What's hot for 2013

It’s the right time of the year for looking to the future, and I thought I’d summarise some of things people would be getting excited about in the world of digital media.
They’re not predictions as such because there’s nothing new about any of the things I’m talking about here. But here’s a list of the things I think will be hot topics this year.
In no particular order.

Click and collect

Click and Collect
Supermarkets are taking Click and Collect seriously

Click and Collect is ecommerce without the hassle. It dates back to a time before Amazon, when paying for things over the web wasn’t the done thing. In fact it dates back to before the internet, but back then it wasn’t called click an collect, it was called ‘I’ll-pick-it-up-when-I’m-next-in-town’.
It is, of course, a system whereby you order something from a website and instead of paying for it and arranging for delivery, you simply ‘reserve’ it. It’s gaining traction and it looks like lots of smaller businesses will find that C&C is being promoted heavily as a cost-effective sales strategy.
Not very exciting, not very ‘next-big-thing’ but it does three things well. It saves a business heaps on not implementing a full ecommerce system, it makes the web a safer place for the 0.0001% who are still too scared to pay for something online, and importantly it encourages ‘errant’ shoppers to spend their money locally.
Those three things may not be enough to keep it going long-term, but it’s not a dead-end street, there’s always grown-up ecommerce to move onto.

3D printing

Even ink can have a thickness and keep printing thickness upon thickness and soon you’ll have a three-dimensional object made of ink.
Not quite, but the same concept using a special printer and ‘plastic’ ink will make a big noise this year.
3D printing can ‘print’ your three-dimensional designs into objects you can hold in your hand.
It’s not cheap, but it’s happening right now, and this is one new technology that WILL be revolutionary.
It will be a revolution that ‘grows up’ faster than any before it, purely because of the incredible advances it brings to industries needing plastic 3D objects on demand.
Is it digital media? Hell yes! Plastic is a medium isn’t it? But we will see lots of tangental industries making remote printing possible, whereby you send your design to be printed and it is posted to you in a box, and also a whole mass of ready-to-print downloadable 3D ‘blueprints’.
Operators of self-storage facilities should have their marketing material ready this year!

QR codes and barcodes

We use QR codes like this one, to make it easy for mobile users to access our contact details at events.
Barcodes could tap straight into an online database more efficiently than QR codes

QR codes will continue their rocky road to ubiquity, but savvy retailers will turn their attentions to the barcodes already printed on packaging for two reasons.
QR codes are great, but where they are used to reference products, it seems futile to develop a whole new scanning system when there is already one in place that identifies products in place.
Tesco demonstrated this earlier in the year with it’s virtual store in the lounge of Gatwick Airport.

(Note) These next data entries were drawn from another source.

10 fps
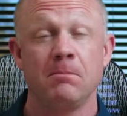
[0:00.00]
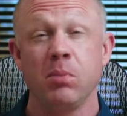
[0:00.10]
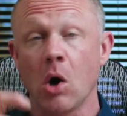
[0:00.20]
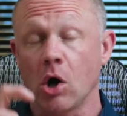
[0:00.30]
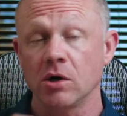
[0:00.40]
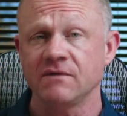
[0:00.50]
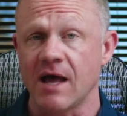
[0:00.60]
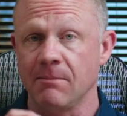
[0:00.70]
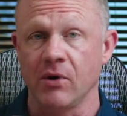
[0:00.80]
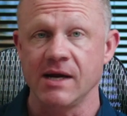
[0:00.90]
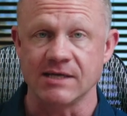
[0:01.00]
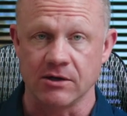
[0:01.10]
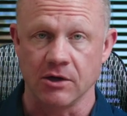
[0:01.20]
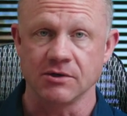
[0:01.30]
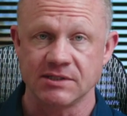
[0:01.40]
part of that
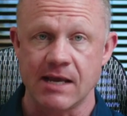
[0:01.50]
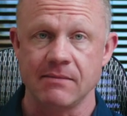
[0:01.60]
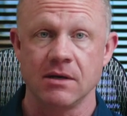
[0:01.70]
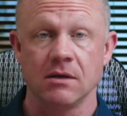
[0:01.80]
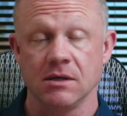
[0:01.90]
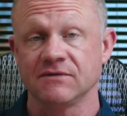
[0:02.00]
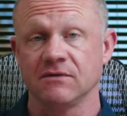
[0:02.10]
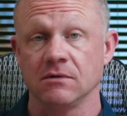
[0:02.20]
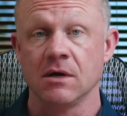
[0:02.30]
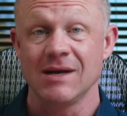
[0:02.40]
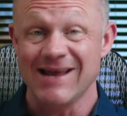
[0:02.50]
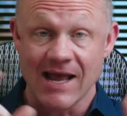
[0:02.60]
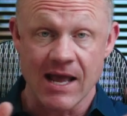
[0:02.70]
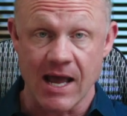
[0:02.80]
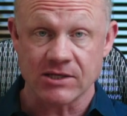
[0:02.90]
breakdown on your statement is for
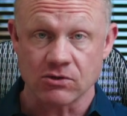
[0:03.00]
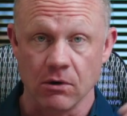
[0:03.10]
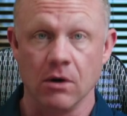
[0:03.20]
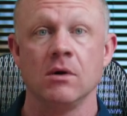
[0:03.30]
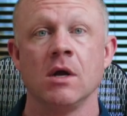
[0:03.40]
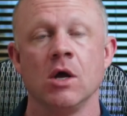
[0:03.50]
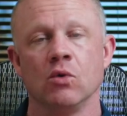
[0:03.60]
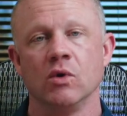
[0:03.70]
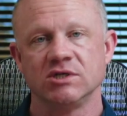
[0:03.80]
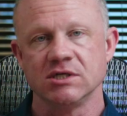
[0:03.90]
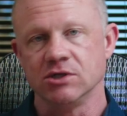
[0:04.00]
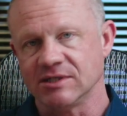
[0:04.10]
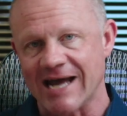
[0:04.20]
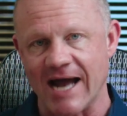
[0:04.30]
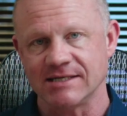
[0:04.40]
escrow, which is your
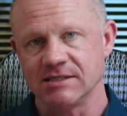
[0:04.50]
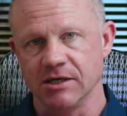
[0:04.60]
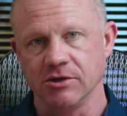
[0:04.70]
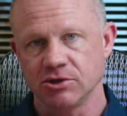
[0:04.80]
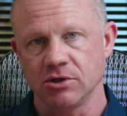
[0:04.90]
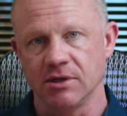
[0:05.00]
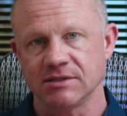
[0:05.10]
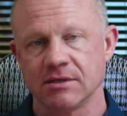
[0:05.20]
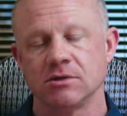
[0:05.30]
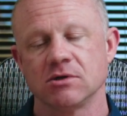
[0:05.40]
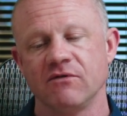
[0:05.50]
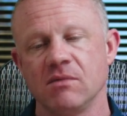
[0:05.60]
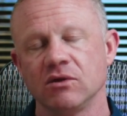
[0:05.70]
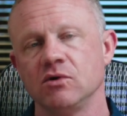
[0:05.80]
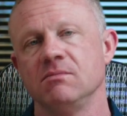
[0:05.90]
taxes and your insurance. So every
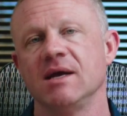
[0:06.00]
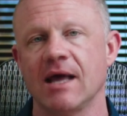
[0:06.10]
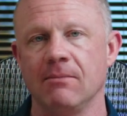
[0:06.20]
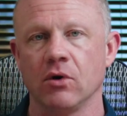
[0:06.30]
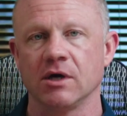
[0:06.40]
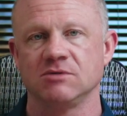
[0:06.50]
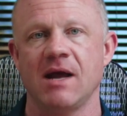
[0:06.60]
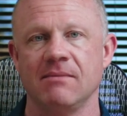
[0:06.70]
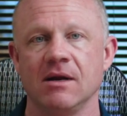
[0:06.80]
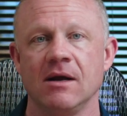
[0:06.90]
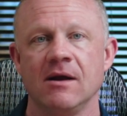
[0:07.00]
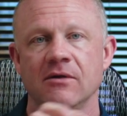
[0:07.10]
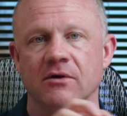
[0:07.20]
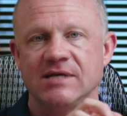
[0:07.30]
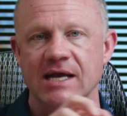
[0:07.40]
month when you make that mortgage payment,
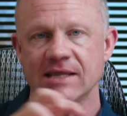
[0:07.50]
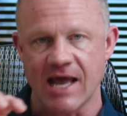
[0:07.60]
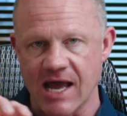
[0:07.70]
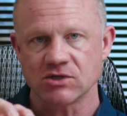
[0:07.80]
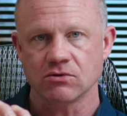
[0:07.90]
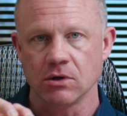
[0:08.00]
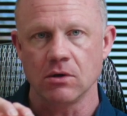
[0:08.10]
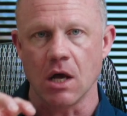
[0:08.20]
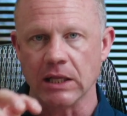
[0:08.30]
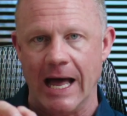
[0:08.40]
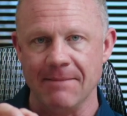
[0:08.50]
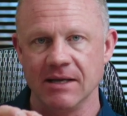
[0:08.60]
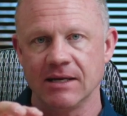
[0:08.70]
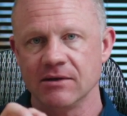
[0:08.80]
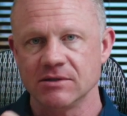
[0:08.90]
they're taking that escrow
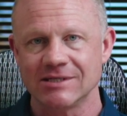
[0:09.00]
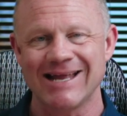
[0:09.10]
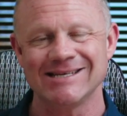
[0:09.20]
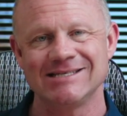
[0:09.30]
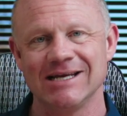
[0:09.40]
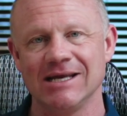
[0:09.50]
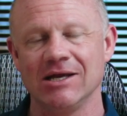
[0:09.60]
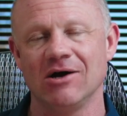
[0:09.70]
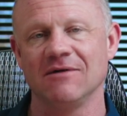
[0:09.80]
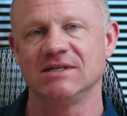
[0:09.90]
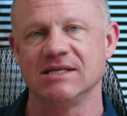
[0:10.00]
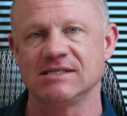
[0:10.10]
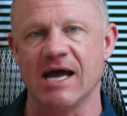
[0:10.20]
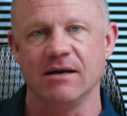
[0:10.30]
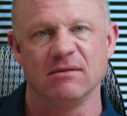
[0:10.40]
allotment and they're just kind of sticking it to the
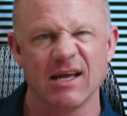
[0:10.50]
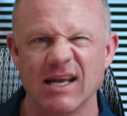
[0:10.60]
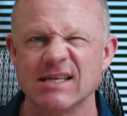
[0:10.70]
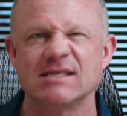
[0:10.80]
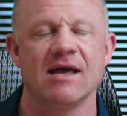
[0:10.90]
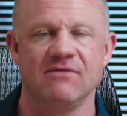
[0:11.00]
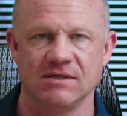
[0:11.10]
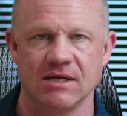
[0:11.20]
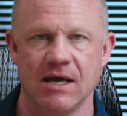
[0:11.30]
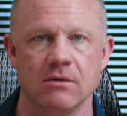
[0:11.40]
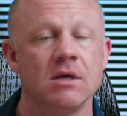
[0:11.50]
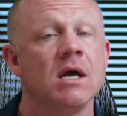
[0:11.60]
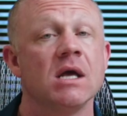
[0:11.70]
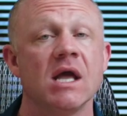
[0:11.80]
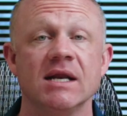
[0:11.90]
side, like in a savings account.
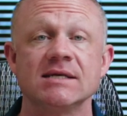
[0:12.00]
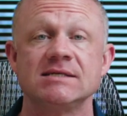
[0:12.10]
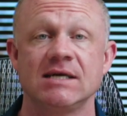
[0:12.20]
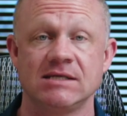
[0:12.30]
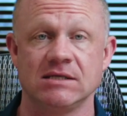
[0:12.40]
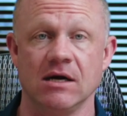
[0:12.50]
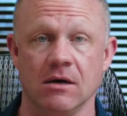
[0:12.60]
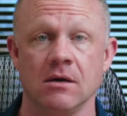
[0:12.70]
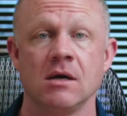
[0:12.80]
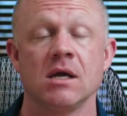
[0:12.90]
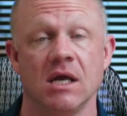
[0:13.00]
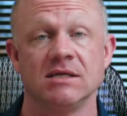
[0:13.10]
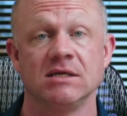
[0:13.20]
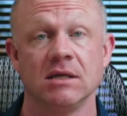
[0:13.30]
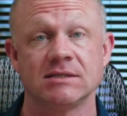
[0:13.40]
And it sits there
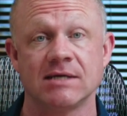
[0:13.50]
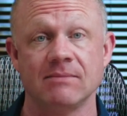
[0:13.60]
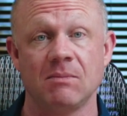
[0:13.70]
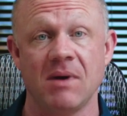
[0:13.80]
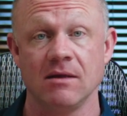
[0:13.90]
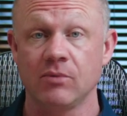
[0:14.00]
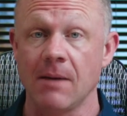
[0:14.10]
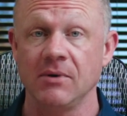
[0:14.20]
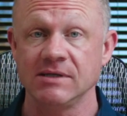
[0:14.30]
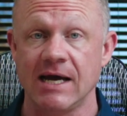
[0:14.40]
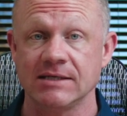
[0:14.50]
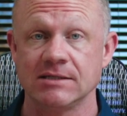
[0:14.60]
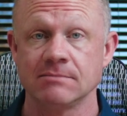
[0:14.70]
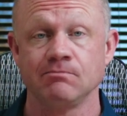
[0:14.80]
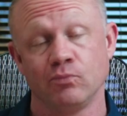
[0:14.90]
until it's time to pay the property
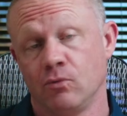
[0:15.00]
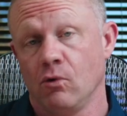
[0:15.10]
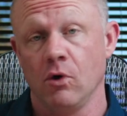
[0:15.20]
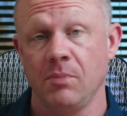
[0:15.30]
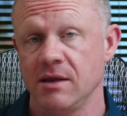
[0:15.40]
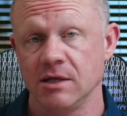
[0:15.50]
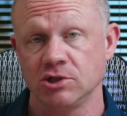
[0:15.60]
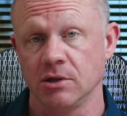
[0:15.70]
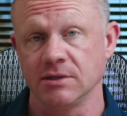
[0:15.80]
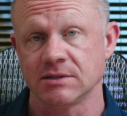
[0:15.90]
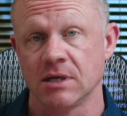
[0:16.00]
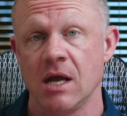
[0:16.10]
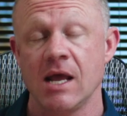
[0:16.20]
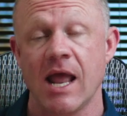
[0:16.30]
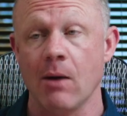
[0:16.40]
taxes or pay the insurance.
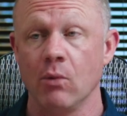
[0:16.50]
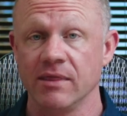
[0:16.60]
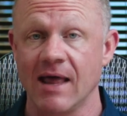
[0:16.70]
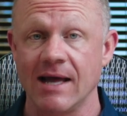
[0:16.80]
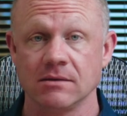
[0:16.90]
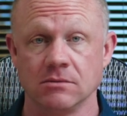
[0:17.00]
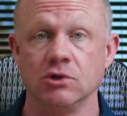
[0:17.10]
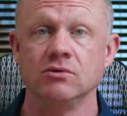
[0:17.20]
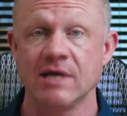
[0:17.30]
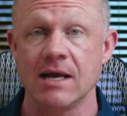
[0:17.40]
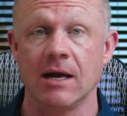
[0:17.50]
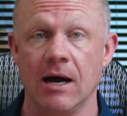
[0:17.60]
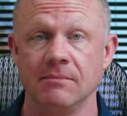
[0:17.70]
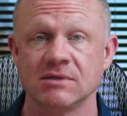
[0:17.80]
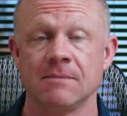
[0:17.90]
And when that due date
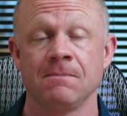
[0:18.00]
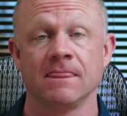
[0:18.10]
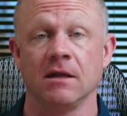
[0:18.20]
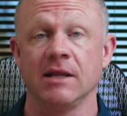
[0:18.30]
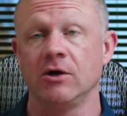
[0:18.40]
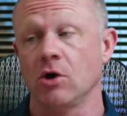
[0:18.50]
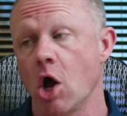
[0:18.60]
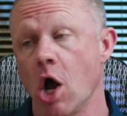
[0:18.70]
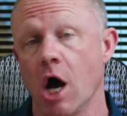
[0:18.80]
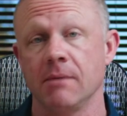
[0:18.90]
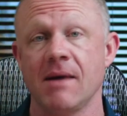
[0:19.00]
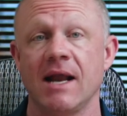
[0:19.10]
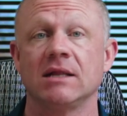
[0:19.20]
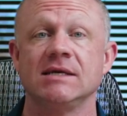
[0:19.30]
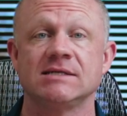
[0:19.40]
comes, the lender
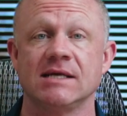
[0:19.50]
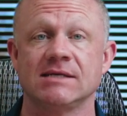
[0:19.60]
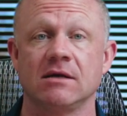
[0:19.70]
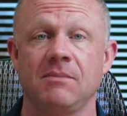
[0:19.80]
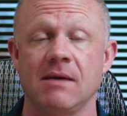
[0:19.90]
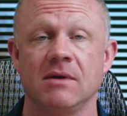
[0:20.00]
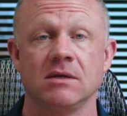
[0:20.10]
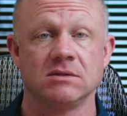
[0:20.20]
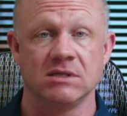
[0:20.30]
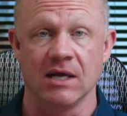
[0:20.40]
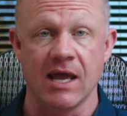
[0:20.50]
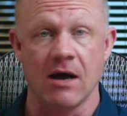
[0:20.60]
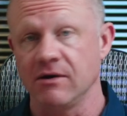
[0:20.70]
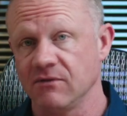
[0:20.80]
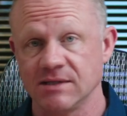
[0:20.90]
automatically sends out the payment to the
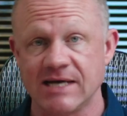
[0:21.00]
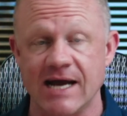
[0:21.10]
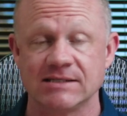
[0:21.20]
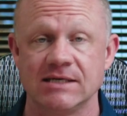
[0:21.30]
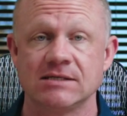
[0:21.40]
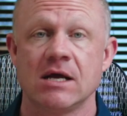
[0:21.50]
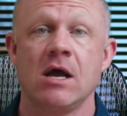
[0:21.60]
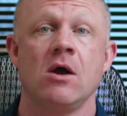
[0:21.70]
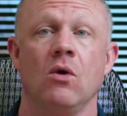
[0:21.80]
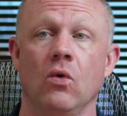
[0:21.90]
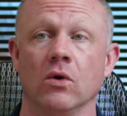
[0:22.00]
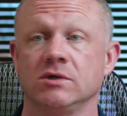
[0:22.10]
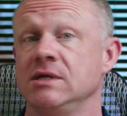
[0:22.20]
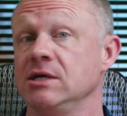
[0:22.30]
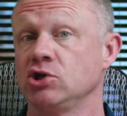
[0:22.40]
county for the taxes or
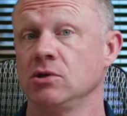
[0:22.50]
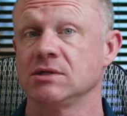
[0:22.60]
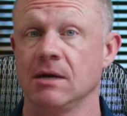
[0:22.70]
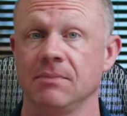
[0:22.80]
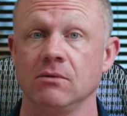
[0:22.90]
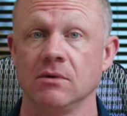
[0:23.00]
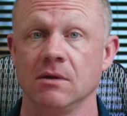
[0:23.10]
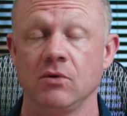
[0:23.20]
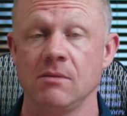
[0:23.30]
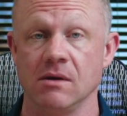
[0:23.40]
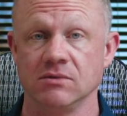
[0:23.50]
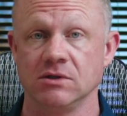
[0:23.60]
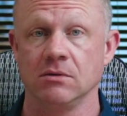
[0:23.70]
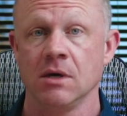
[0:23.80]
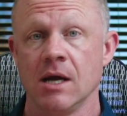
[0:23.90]
to the insurance company when the premiums
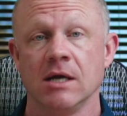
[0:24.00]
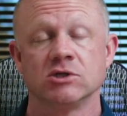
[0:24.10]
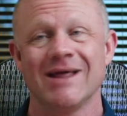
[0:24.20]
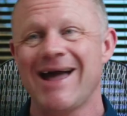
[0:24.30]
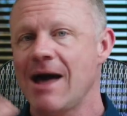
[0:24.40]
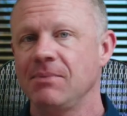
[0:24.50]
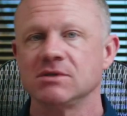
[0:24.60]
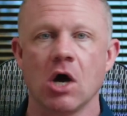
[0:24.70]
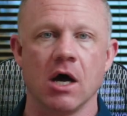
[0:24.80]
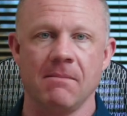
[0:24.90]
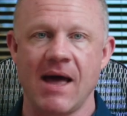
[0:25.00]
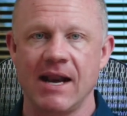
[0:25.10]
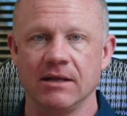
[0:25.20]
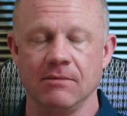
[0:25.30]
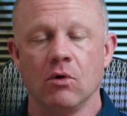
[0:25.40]
due. So that happens
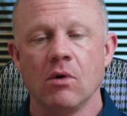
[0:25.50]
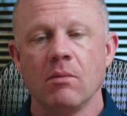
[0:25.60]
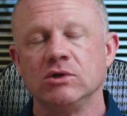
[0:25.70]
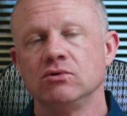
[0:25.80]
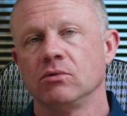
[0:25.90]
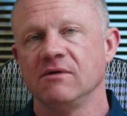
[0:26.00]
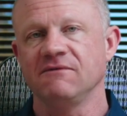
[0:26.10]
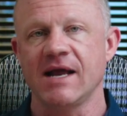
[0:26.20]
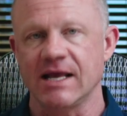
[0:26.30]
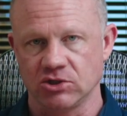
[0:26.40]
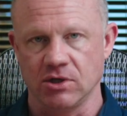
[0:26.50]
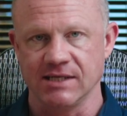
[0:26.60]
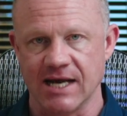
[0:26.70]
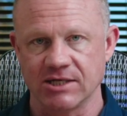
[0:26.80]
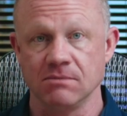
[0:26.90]
automatically. Well, when we do a refinance
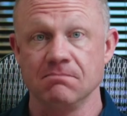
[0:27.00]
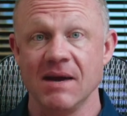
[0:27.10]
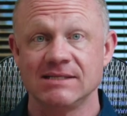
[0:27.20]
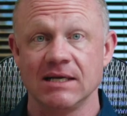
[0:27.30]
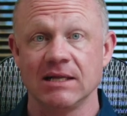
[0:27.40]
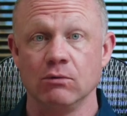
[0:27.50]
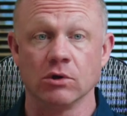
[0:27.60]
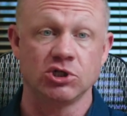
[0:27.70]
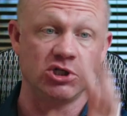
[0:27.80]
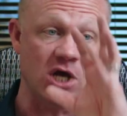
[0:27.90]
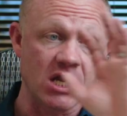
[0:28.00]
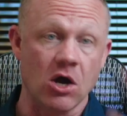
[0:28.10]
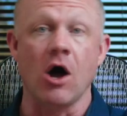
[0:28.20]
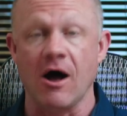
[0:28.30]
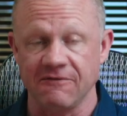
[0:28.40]
transaction, basically we're shutting
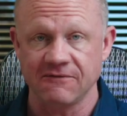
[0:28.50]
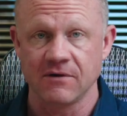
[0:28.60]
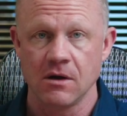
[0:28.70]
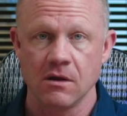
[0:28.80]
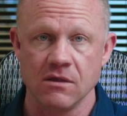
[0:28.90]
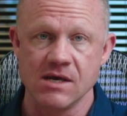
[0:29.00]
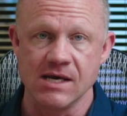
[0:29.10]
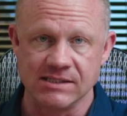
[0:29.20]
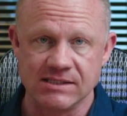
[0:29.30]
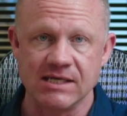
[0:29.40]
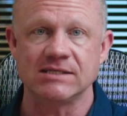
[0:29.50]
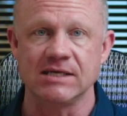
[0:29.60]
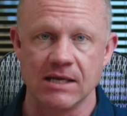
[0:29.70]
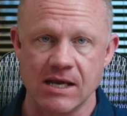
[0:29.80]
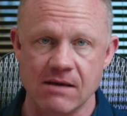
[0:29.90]
off the
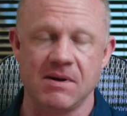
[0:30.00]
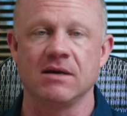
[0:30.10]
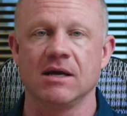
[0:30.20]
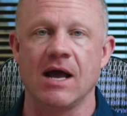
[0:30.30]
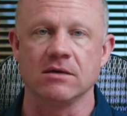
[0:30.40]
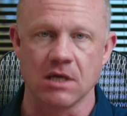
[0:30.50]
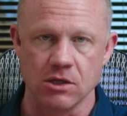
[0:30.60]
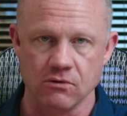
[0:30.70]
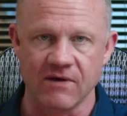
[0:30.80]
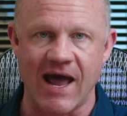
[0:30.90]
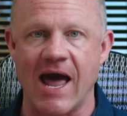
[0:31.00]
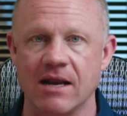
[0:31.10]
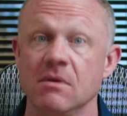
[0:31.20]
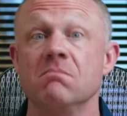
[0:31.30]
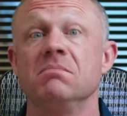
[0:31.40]
existing impound account that you've
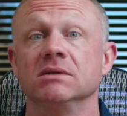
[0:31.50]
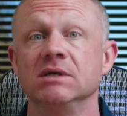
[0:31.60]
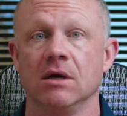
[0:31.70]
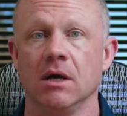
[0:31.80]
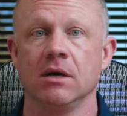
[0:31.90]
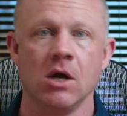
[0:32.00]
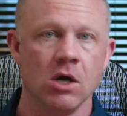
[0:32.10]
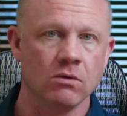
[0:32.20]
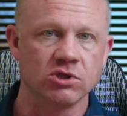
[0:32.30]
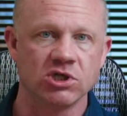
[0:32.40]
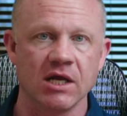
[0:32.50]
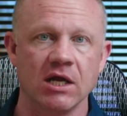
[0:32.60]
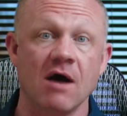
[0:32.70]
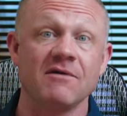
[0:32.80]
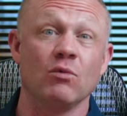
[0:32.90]
had and been building on. We're shutting
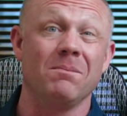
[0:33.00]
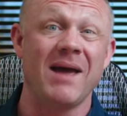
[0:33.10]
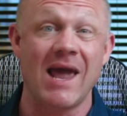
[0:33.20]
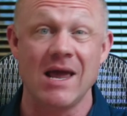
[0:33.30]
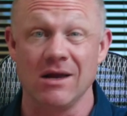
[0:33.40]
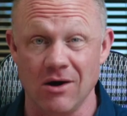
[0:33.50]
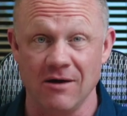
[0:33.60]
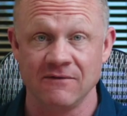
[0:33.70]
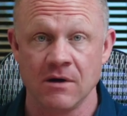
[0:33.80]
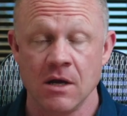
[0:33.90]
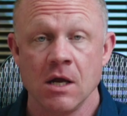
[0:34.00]
it off and we're paying it off.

An idea which it has already tried with QR codes in Korea.
However, in the west, even jetsetters aren’t quite ready for QR codes, and once the download of Tesco’s mobile app reached critical mass, they knew it would be easier to get shoppers to use an app they already had, instead of coercing them to download a QR scanner.

Live blogging

“Everybody’s doing it” or so the song goes, but I don’t think they were singing about blogging.
But in 2012, everybody, or nearly everybody was doing it… blogging that is.
Blogging has become one of the most important parts of a business’s online marketing, and if you’re not doing it, you’re business is probably missing out on a share of trade your blogging competitor is getting.
But what’s next? 3D blogging? Blog and collect? Everything has to evolve right? Well blogging IS evolving right under our noses and this year, expect to see blogging go ‘real-time’ as live blogging starts to make it’s mark in the delivery of information right from the heart of the action.
Live blogging tools have been about for ages, and we’ve seen live blogs coming out of major events for several years, but I’m convinced that live blogging will be a viable tool for smaller businesses this year, especially those that hold regular events.